In the course of surveying for the carbapenem-hydrolyzing metallo-β-lactamase gene blaIMP in pathogenic bacteria by the PCR method, we detected a gene encoding a variant metallo-β-lactamase, designated IMP-3, which differed from IMP-1 by having low hydrolyzing activity for penicillins and carbapenems. PCR product direct sequencing of a 2.2-kb segment revealed that the gene blaIMP-3 was located on a cassette inserted within a class I integron in the pMS390 plasmid. The 741-bp nucleotide sequence of blaIMP-3 was identical to that of blaIMP-1, except for seven base substitutions.
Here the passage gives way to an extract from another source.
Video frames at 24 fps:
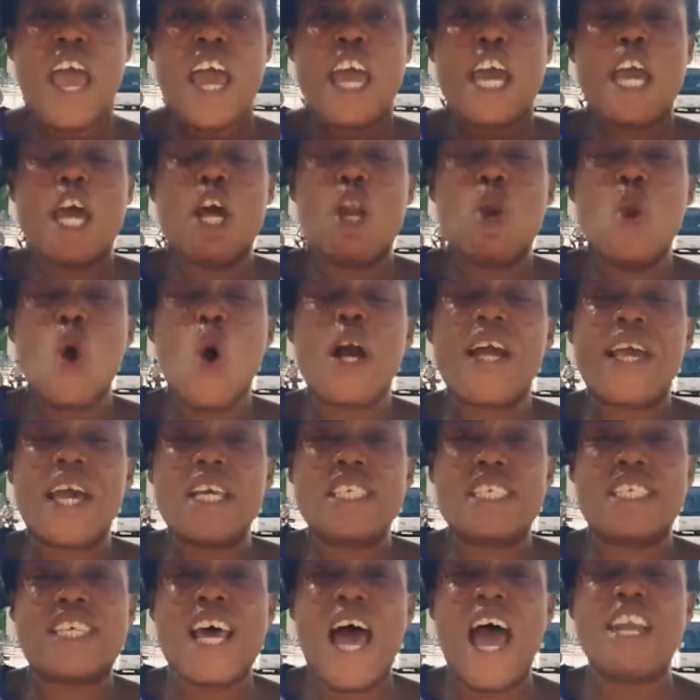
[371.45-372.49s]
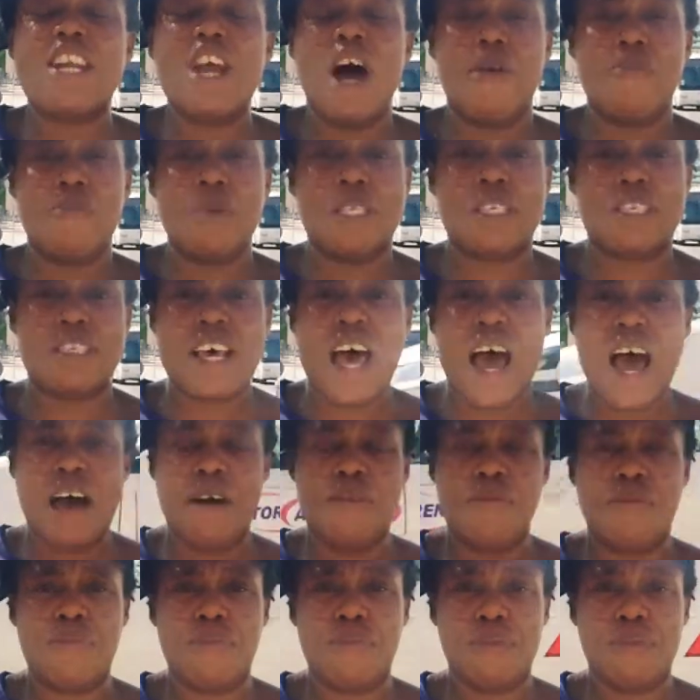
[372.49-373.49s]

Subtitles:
He looked inside of himself.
Among these were two, at nucleotide positions 314 and 640, which caused amino acid alterations. Hybrid bla genes were constructed from blaIMP-3 and blaIMP-1 by recombinant DNA techniques, and β-lactamases encoded by these genes were compared with those of the parents IMP-3 and IMP-1 under the same experimental conditions. The kinetic parameters indicated that the inefficient hydrolysis of benzylpenicillin, ampicillin, imipenem, and ceftazidime by IMP-3 was due to the substitution of glycine for serine at amino acid residue 196 in the mature enzyme. This alteration corresponded to the presence of guanine instead of an adenine at nucleotide position 640 of the blaIMP-3 gene. This indicated that extension of the substrate profile in the metallo-β-lactamase IMP-1 compared to IMP-3 is the result of a one-step single-base mutation, suggesting that the gene blaIMP-3 is an ancestor of blaIMP-1.